If $f : U \rightarrow X$ is an isometric inclusion of Banach spaces, does $f' : X' \rightarrow U'$ have a bounded generalized inverse?

The following is a counterexample:

(In the following, by an isomorphism between Banach spaces, I mean a bounded bijective linear map, which is not necessarily isometric.)

Let $2 < p < \infty$ and $X = \ell^p$. Per a classical result by Davie (Remark (ii) in Davie, A.M. (1973). The approximation problem for Banach spaces. Bull. London Math. Soc., 5, 261-266.), $X$ admits an infinite-dimensional closed subspace $U$ which does not have the approximation property.
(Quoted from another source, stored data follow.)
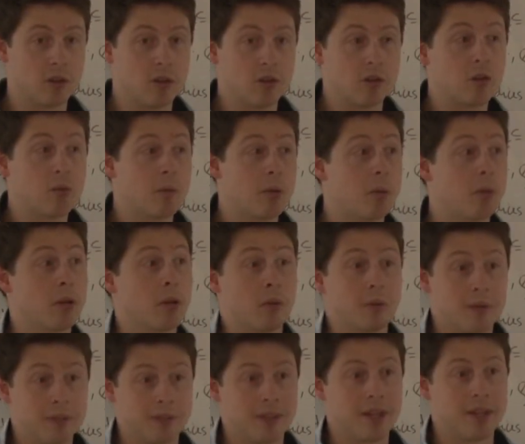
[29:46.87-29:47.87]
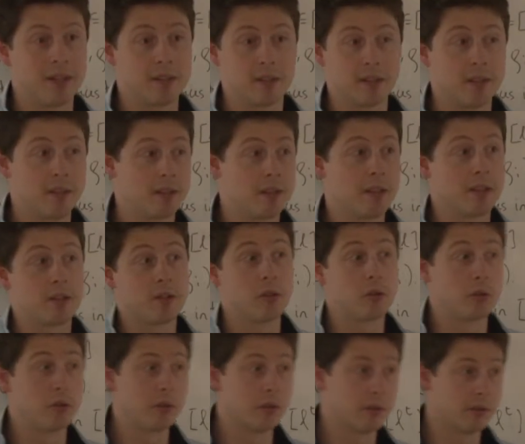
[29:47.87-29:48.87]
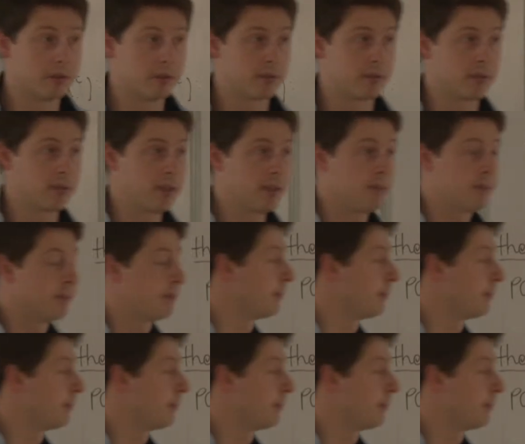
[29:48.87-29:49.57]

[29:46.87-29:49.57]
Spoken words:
super polynomial size. That's not good, okay?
In particular, $U \not\simeq \ell^p$.

Now, if such a $g$ exists, then as $f’$ is bounded and $f’ \circ g = \text{Id}_{U’}$, we see that $g$ is bounded below, so $g(U’)$ is a closed subspace of $X’$. It is complemented, since $g \circ f’$ is a projection from $X’$ onto $g(U’)$. Thus, $U’$ is isomorphic, via $g$, to a complemented subspace of $X’$, namely $g(U’)$.
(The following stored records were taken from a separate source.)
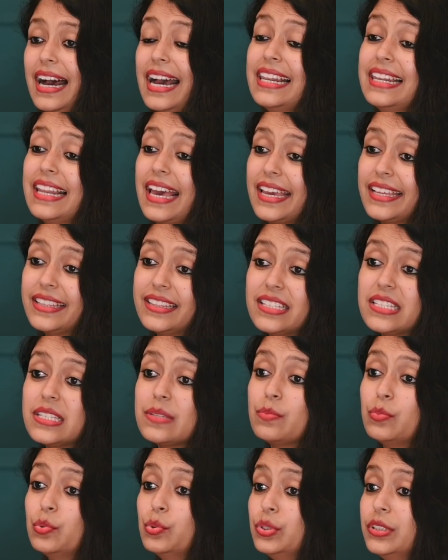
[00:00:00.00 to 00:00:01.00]
I like the
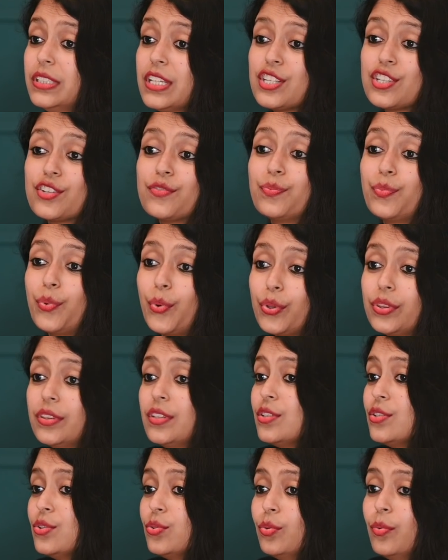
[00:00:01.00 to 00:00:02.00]
smoothness of both the
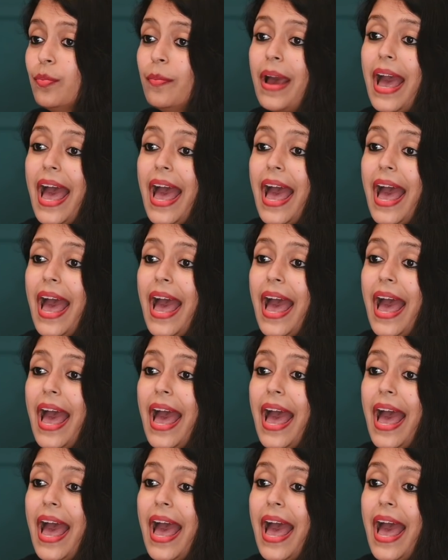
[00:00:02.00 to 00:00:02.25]
zoom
Per another classical result of Pełczyński (Theorem 1 in Pełczyński, A. (1960). Projections in certain Banach spaces. Studia Mathematica, 19, 209-228.), any infinite-dimensional complemented subspace of $X’ = \ell^q$, where $\frac{1}{p} + \frac{1}{q} = 1$, must be isomorphic to $\ell^q$. In particular, $U’ \simeq \ell^q$. Since $\ell^q$ is reflexive, so is $U$, whence $U = U’’ \simeq \ell^p$, contradicting our assumptions on $U$. Thus, no such $g$ can exist.